Alan Ormrod

Personal information
- Born: 22 December 1942 (age 83) Ramsbottom, Lancashire, England
- Batting: Right-handed
- Bowling: Right-arm offbreak

Career statistics
| Competition | First-class | List A |
| Matches | 500 | 286 |
| Runs scored | 23,206 | 6,398 |
| Batting average | 30.90 | 25.18 |
| 100s/50s | 32/113 | 2/34 |
| Top score | 204* | 124* |
| Balls bowled | 1,794 | 153 |
| Wickets | 25 | 4 |
| Bowling average | 43.76 | 33.50 |
| 5 wickets in innings | 1 | 0 |
| 10 wickets in match | 0 | 0 |
| Best bowling | 5/27 | 3/51 |
| Catches/stumpings | 400/0 | 78/0 |
- Source: CricketArchive, 20 April 2019

= Alan Ormrod =

English cricketer (born 1942)

Joseph Alan Ormrod (born 22 December 1942) is a former English first-class cricketer who played for Worcestershire and Lancashire.
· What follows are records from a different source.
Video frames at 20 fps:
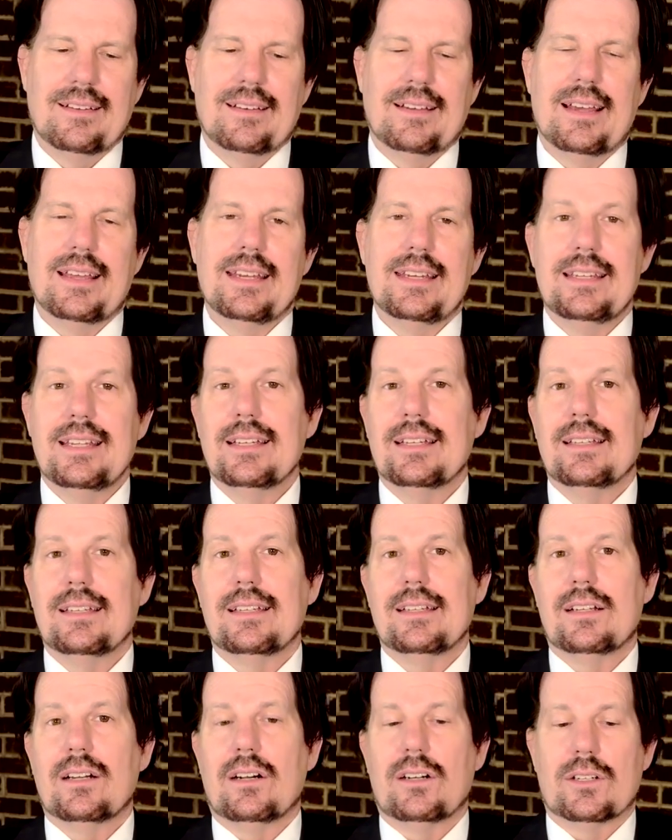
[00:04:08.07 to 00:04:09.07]
And he did.
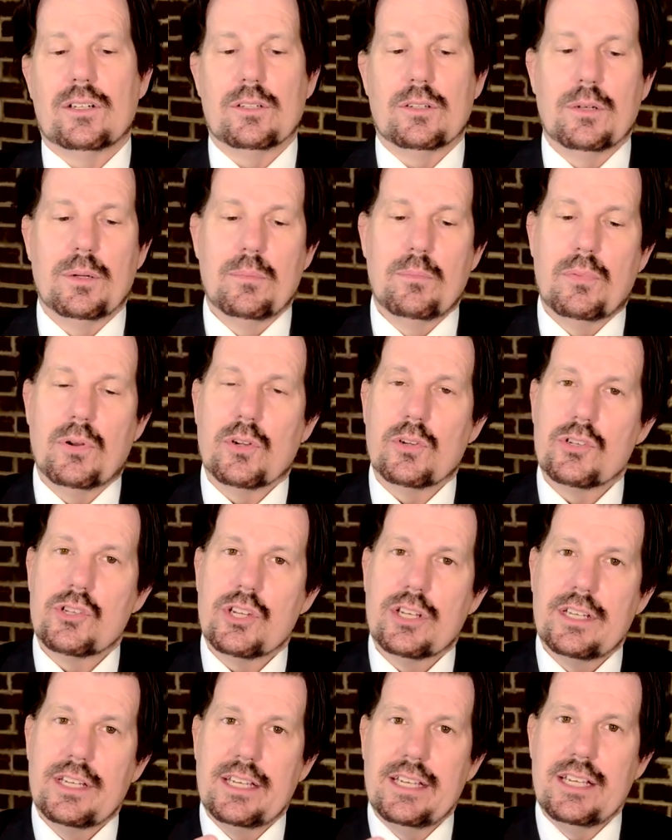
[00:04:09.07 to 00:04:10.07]
He conquered
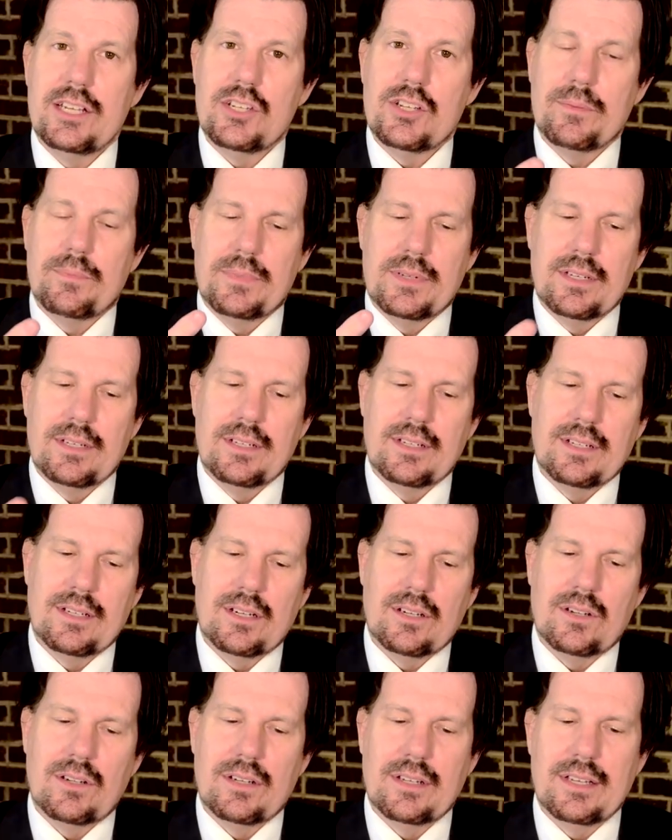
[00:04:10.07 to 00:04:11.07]
Persia, Egypt,
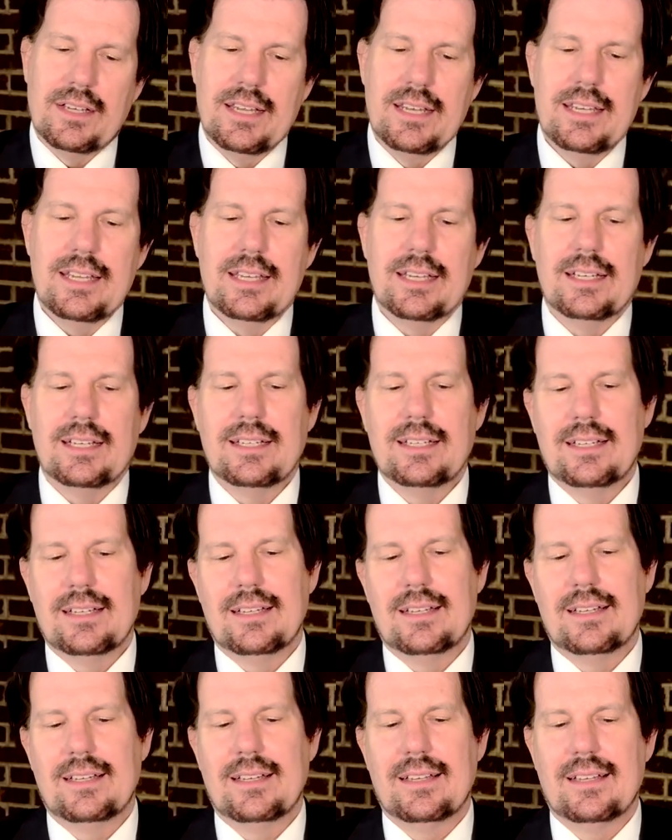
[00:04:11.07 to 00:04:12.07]
India.
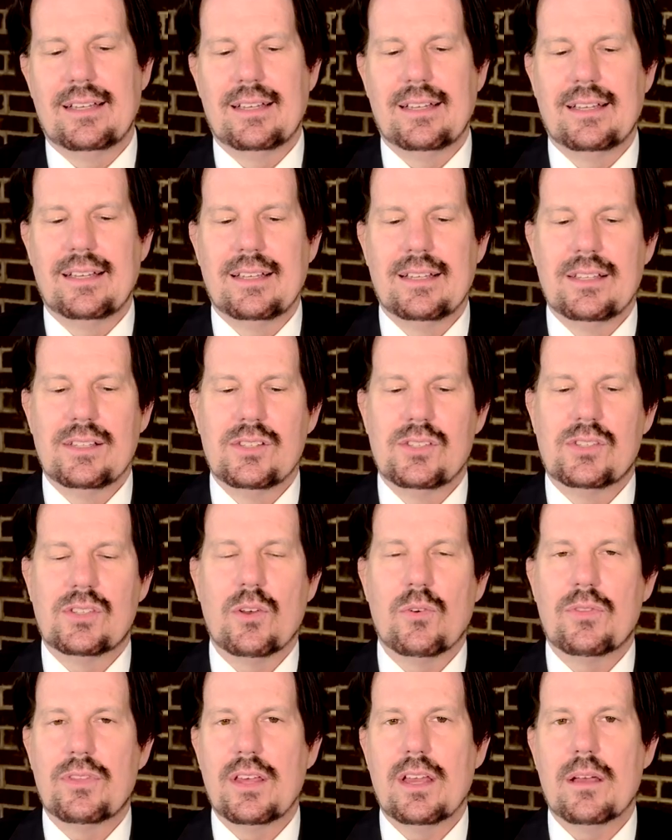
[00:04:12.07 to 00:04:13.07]

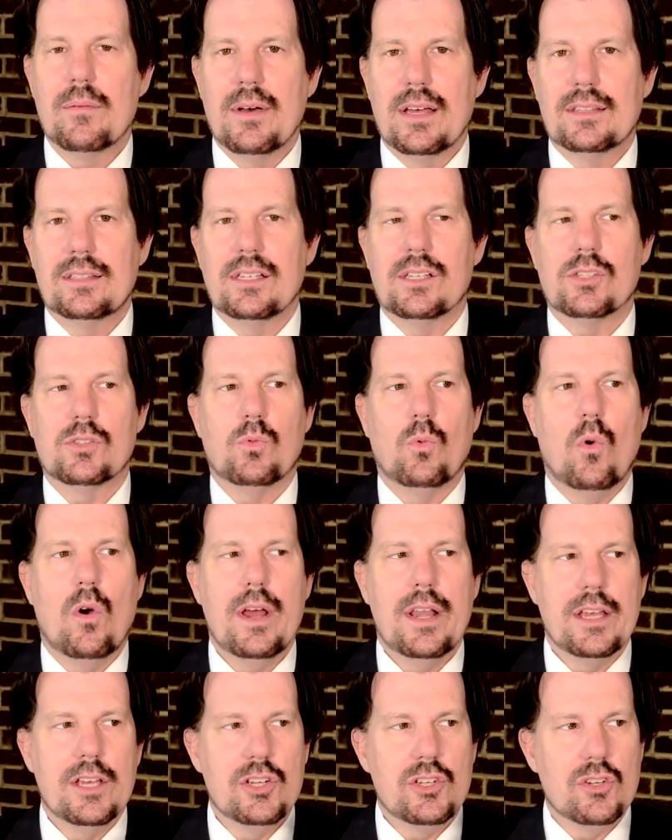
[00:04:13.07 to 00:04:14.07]
So think about this.
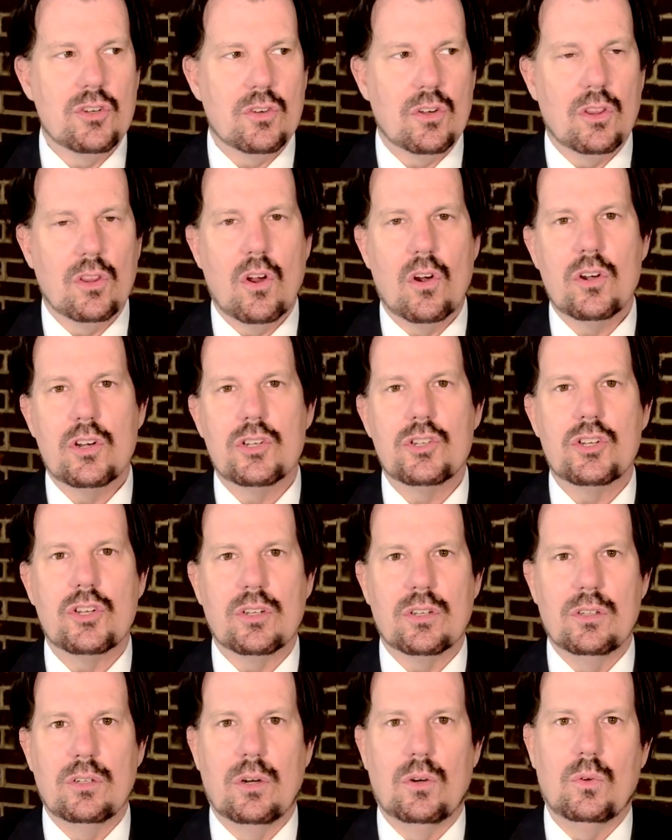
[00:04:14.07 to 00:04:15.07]
What is your large
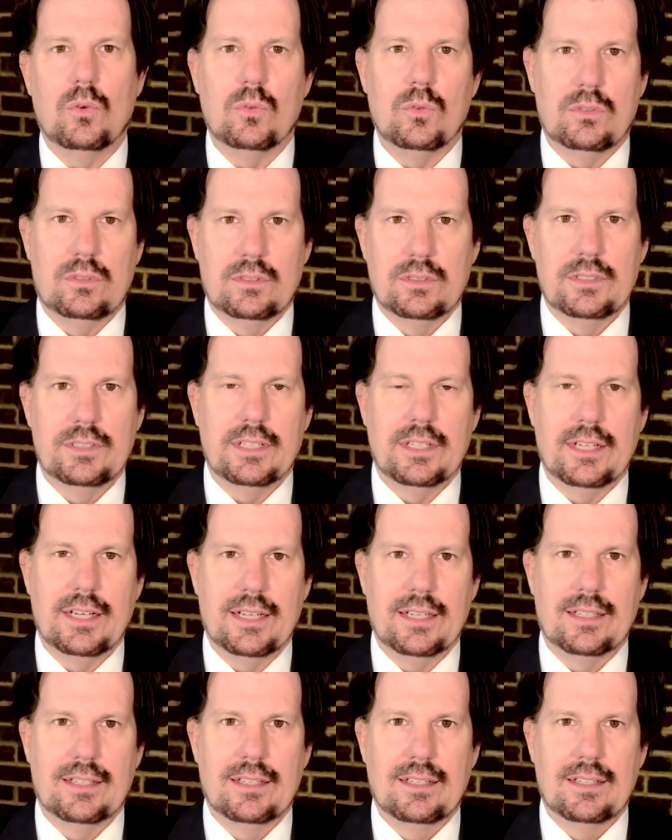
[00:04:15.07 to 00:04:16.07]
goal today?
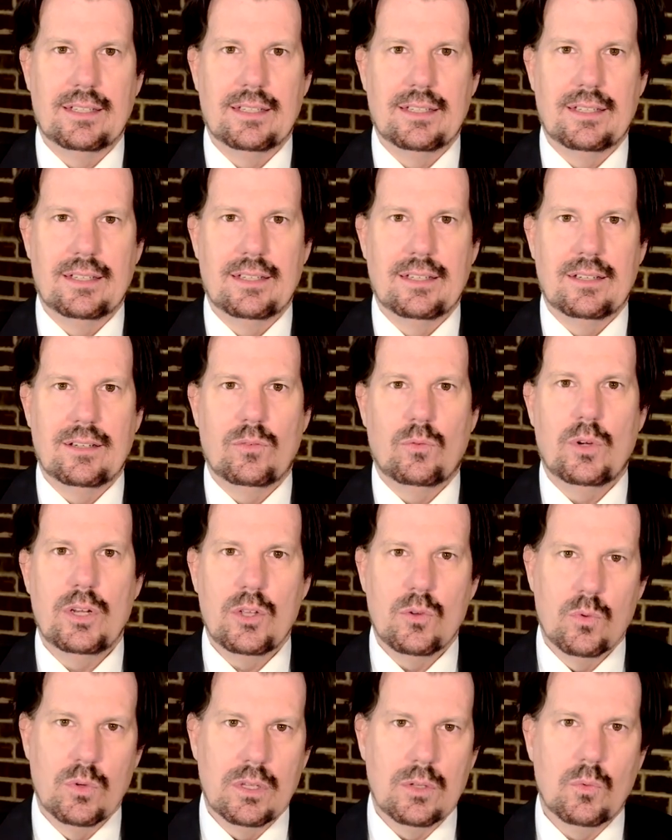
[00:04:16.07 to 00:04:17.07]
What do
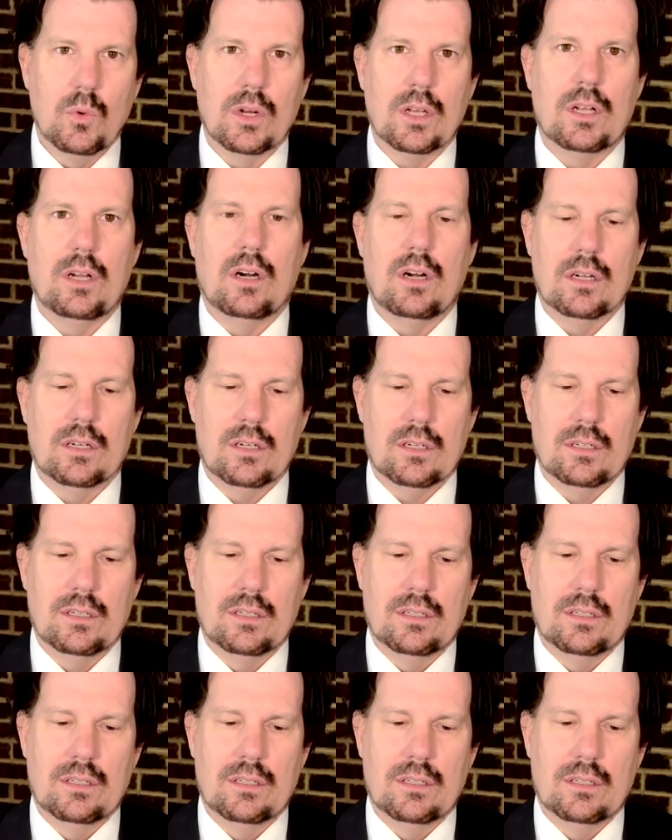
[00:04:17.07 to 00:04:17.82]
you really want to conquer?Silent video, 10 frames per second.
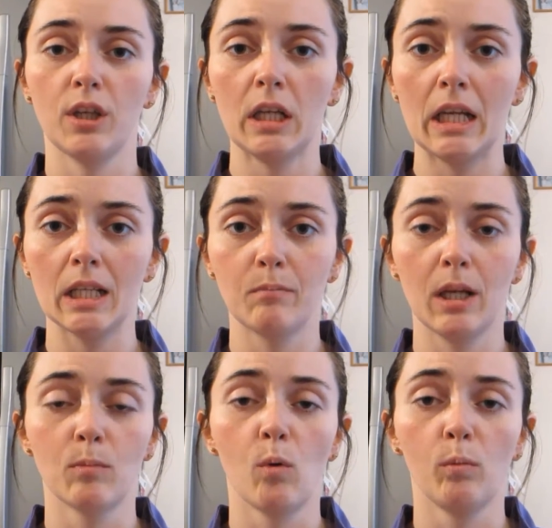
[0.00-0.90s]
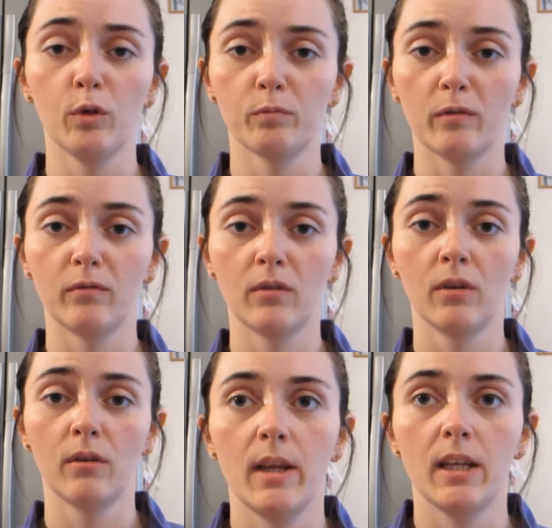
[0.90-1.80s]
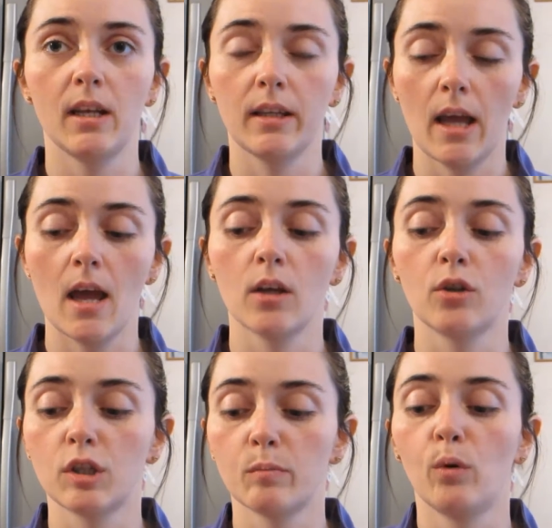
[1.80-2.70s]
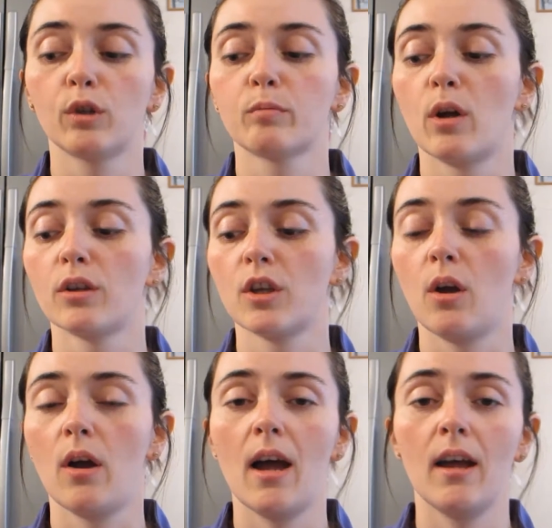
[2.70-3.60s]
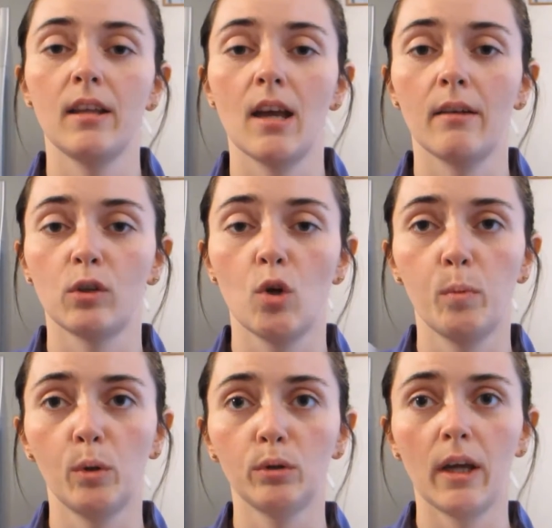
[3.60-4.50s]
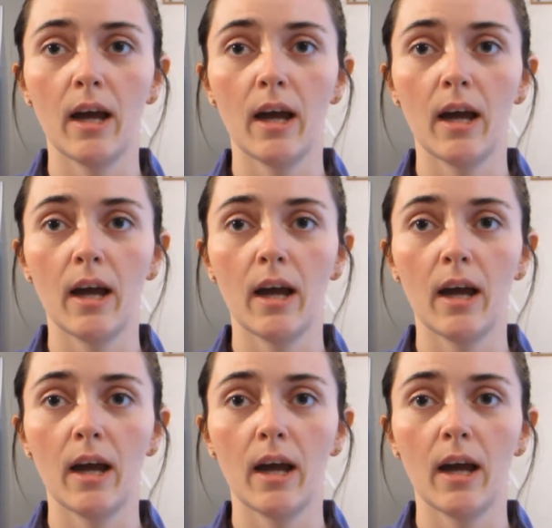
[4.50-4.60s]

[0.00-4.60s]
You need minimal movement and then get a good sports bra. So I have a couple.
A right-handed opening batsman, Ormrod was a key member in Worcestershire's back to back Championship winning sides of 1964 and 1965. He passed 1,000 runs in a season on 12 occasions with a best of 1,535 runs in 1978. He toured Pakistan with MCC Under-25 in 1966–67.

Ormrod scored a total of 21,753 runs for Worcestershire and is their only batsman to have scored a century in both innings of a match against Somerset, which he did in 1980. He finished his career with a brief stint at Lancashire.

Ormrod's early cricketing exploits were in Scotland as a reliable and stylish opening batsman for the Kirkcaldy High School 1st XI (average 35.1 in the 1959 season).